Getter material, tanks containing the same, and methods of making and using getter material to absorb hydrogen

Abstract

A low-cost getter material comprising palladium and manganese oxide and methods of making the same. A tank including said getter material, and a method of removing hydrogen gas.

Claims

1. A tank configured to contain cryogenic fluid, comprising: a. an outer tank wall; b. an inner tank wall; C. a vacuum space defined between the outer tank wall and the inner tank wall; d. a getter material in the vacuum space, the getter material comprising about 0.5 wt % to about 5 wt % palladium and about 95 wt % to about 99.5 wt % manganese oxide.

2. The tank of claim 1, wherein the getter material comprises palladium doped manganese oxide.

3. The tank of claim 1, wherein the manganese oxide comprises one or more of manganese(IV) oxide, manganese(II) oxide, manganese(III) oxide, manganese(II, III) oxide and manganese(VII) oxide.

Description

BRIEF DESCRIPTION OF THE DRAWINGS

(1) FIG. 1 is a schematic of an embodiment of tank for containing cryogenic fluid of the disclosure;

DETAILED DESCRIPTION OF EMBODIMENTS

(2) An embodiment of a tank 10 for containing cryogenic fluid 12 is shown in FIG. 1. The tank 10 includes an outer tank wall 14 and an inner tank wall 16. The vacuum space 18 is defined between the outer tank wall 14 and inner tank wall 16. A palladium/manganese oxide getter material 20 for absorbing hydrogen gas is located in the vacuum space 18. The tank may further include various inlets, outlets and vents designated generally as 22.

(3) The getter material may include about 0.5 wt % to about 5 wt % palladium.

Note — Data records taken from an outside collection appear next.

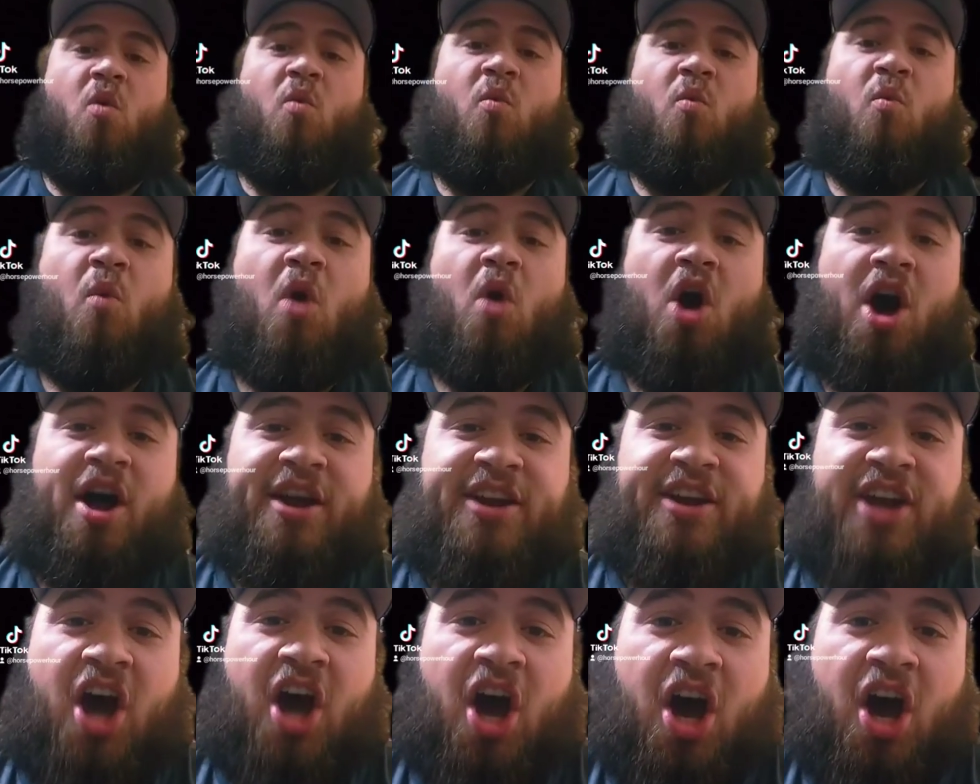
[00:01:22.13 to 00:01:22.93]

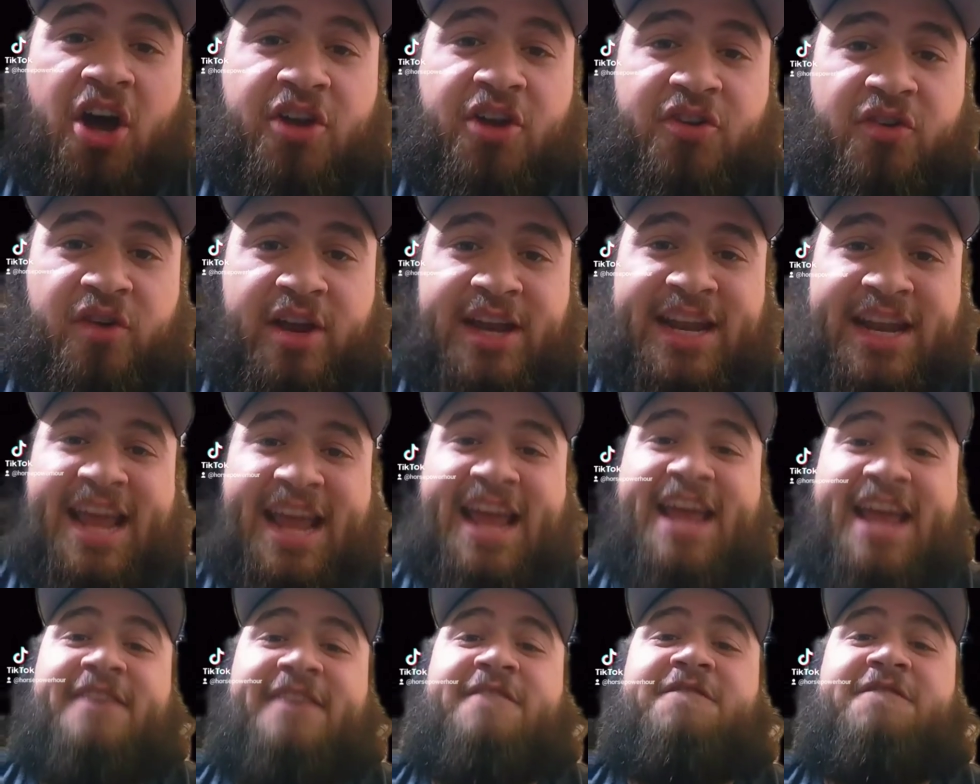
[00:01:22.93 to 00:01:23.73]

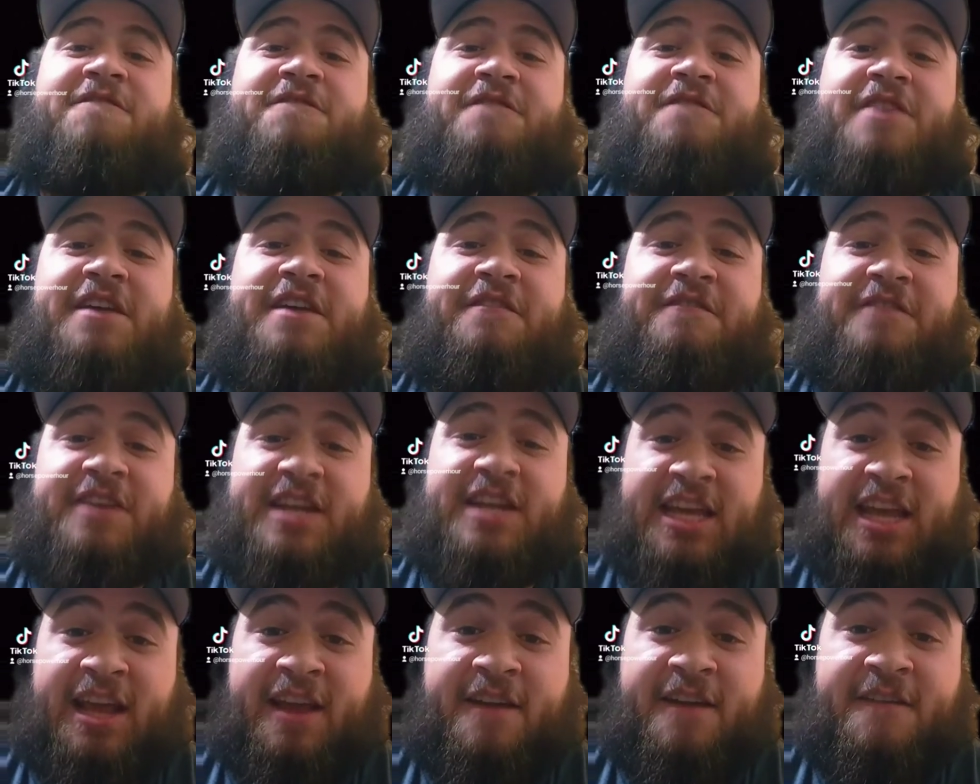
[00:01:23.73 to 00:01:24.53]

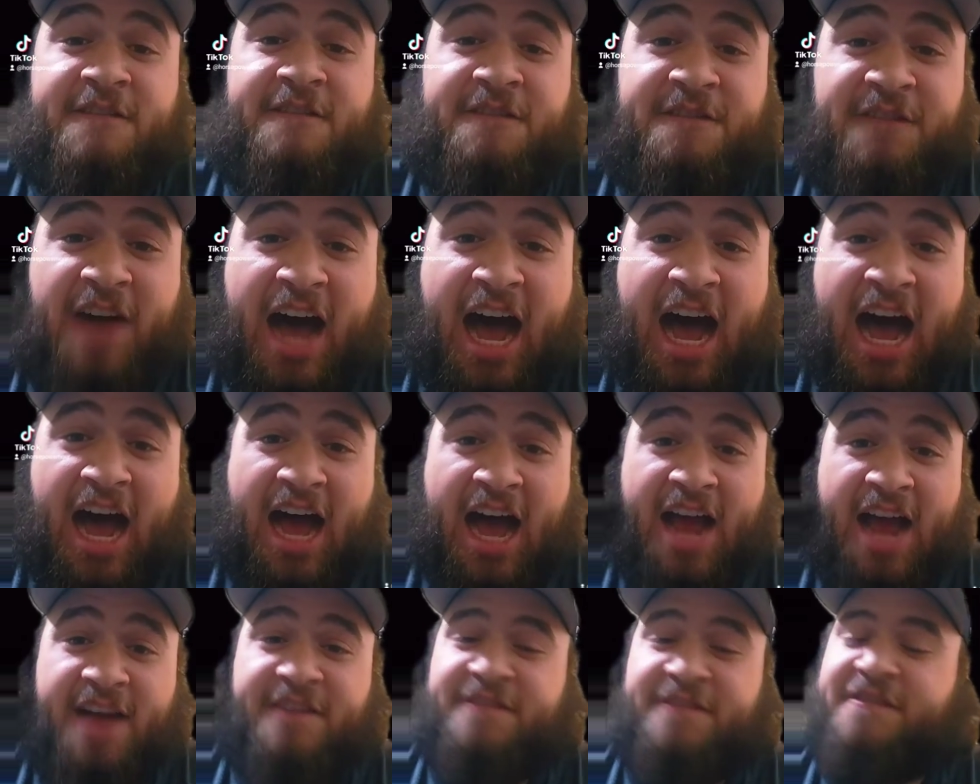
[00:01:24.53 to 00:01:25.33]

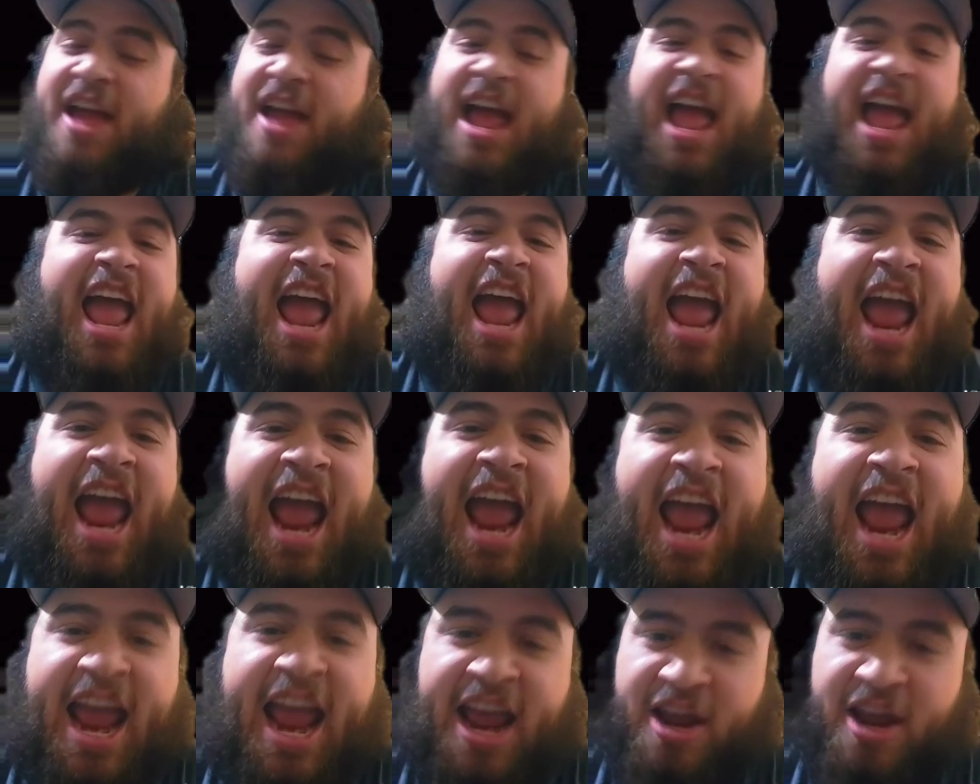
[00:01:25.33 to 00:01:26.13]
155
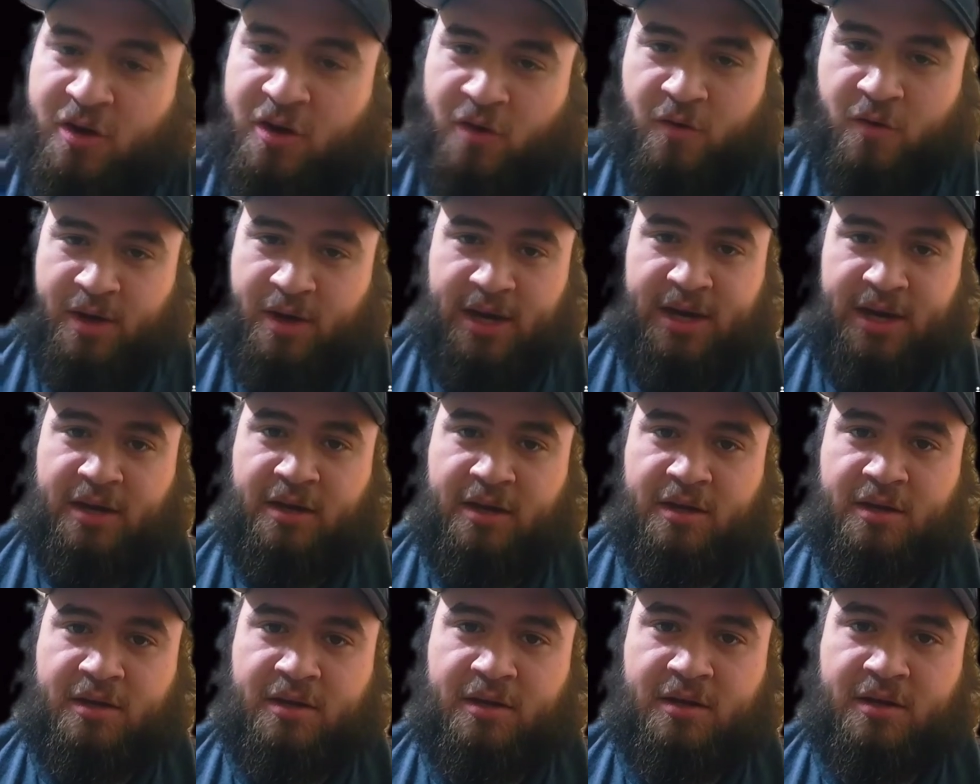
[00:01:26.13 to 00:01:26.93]
angry
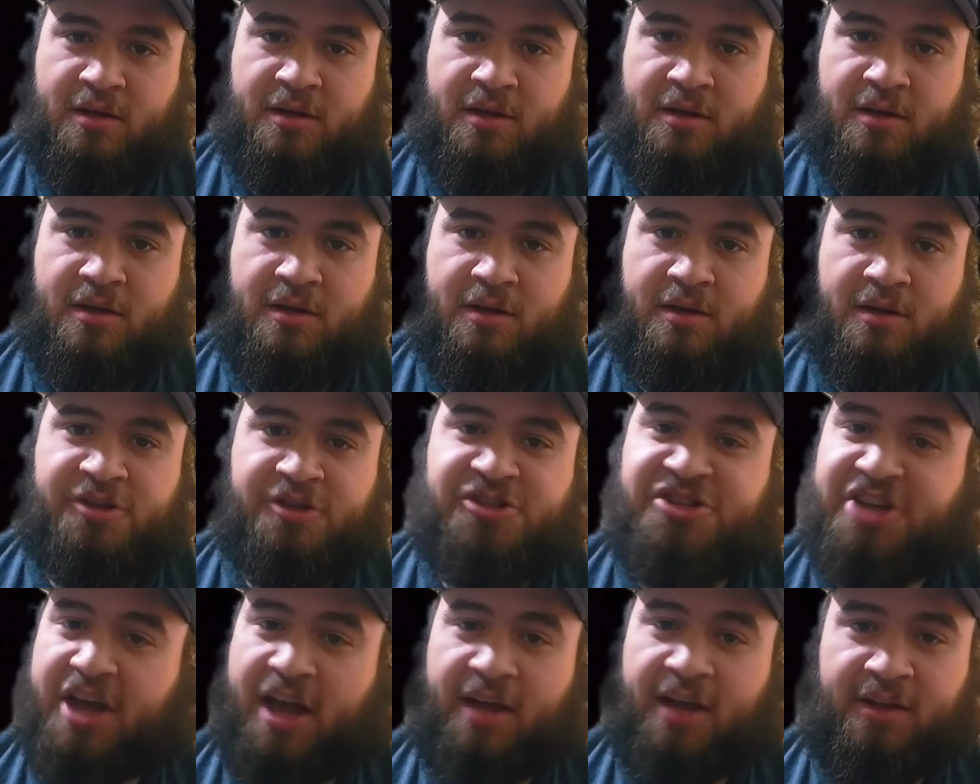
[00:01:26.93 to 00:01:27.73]

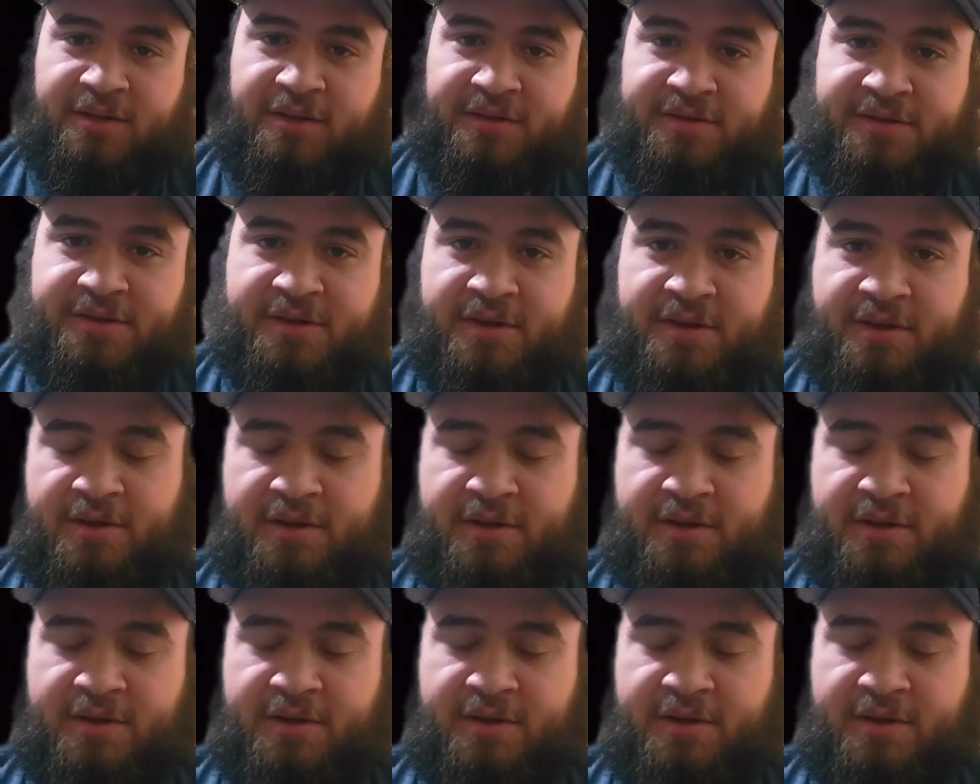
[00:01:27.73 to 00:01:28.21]
Shetlands.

Furthermore, the getter material may include between about 95 wt % to about 99.5 wt % manganese oxide. In one embodiment, the manganese oxide of the getter material includes one or more of manganese(IV) oxide, manganese(II) oxide, manganese(III) oxide, manganese(II, III) oxide and manganese(VII) oxide. In one embodiment, the getter material includes palladium doped manganese oxide.

(4) In one method of removing hydrogen gas from a vacuum space 18 between walls 14, 16 of the tank 10. The getter material 20 is placed in a space 18 between the outer wall 14 and inner wall 16 of the tank 10. A vacuum is created in space 18. The getter material 20 including palladium and manganese oxide absorbs hydrogen gas within the space.

(5) In one embodiment the getter material that includes palladium and manganese oxide is in an amount sufficient to absorb hydration gas for the life of the tank. For example, the amount and rate of hydration absorption of the getter material is such that the getter material will effectively absorb hydration in the vacuum space for 10 to 20 years.

(6) The method of making the getter material may include mixing a solution of palladium chloride with a solution of manganese nitrate. Optionally, the palladium and manganese nitrate are at stoichiometric amounts. In one embodiment the amounts of palladium chloride and manganese nitrate are such that resulting getter material includes palladium of between 0.5 wt % and 5 wt %, and manganese oxide of between 95 wt % and 95.5 wt %.

(7) Sodium bicarbonate solution is added to the mixture to cause the precipitation of manganese carbonate. In one embodiment, the amount of sodium bicarbonate is stoichiometrically equivalent to the amount of the manganese in the mixture. Hydrogen peroxide is added to the mixture, and the mixture is heated, resulting in a product. In one embodiment the hydrogen peroxide is a 30% solution. Optionally, the mixture is continuously stirred while heating. The resulting product is filtered and dried. In one embodiment, the product is dried at a temperature between 60 C. and 120 C. for between 16 hours and 24 hours. The product is then calcined between 200 C. and 300 C. for between 6 hours and 24 hours to form the getter material including palladium and manganese oxide.

EXAMPLE

(8) While stirring, a 0.06 M solution of palladium chloride was mixed with a 2.0 M solution of manganese nitrate. 0.8 M solution of sodium bicarbonate was added to the solution to cause the precipitation of manganese carbonate. The amount of sodium bicarbonate was stoichiometrically equivalent to the amount of manganese, causing its precipitation as a carbonate. A small amount of 30% hydrogen peroxide (between 0.1 to 1 mL per gram of expected final product) was added to the solution. The mixture was then heated to 80 C. while continuing to stir for 30 minutes. The resulting product was then filtered and dry overnight (about 16 hours). Then it was calcined at 200 C for 24 hours, resulting a palladium and manganese getter material.

(9) While the preferred embodiments of the invention have been shown and described, it will be apparent to those skilled in the art that changes and modifications may be made therein without departing from the spirit of the invention.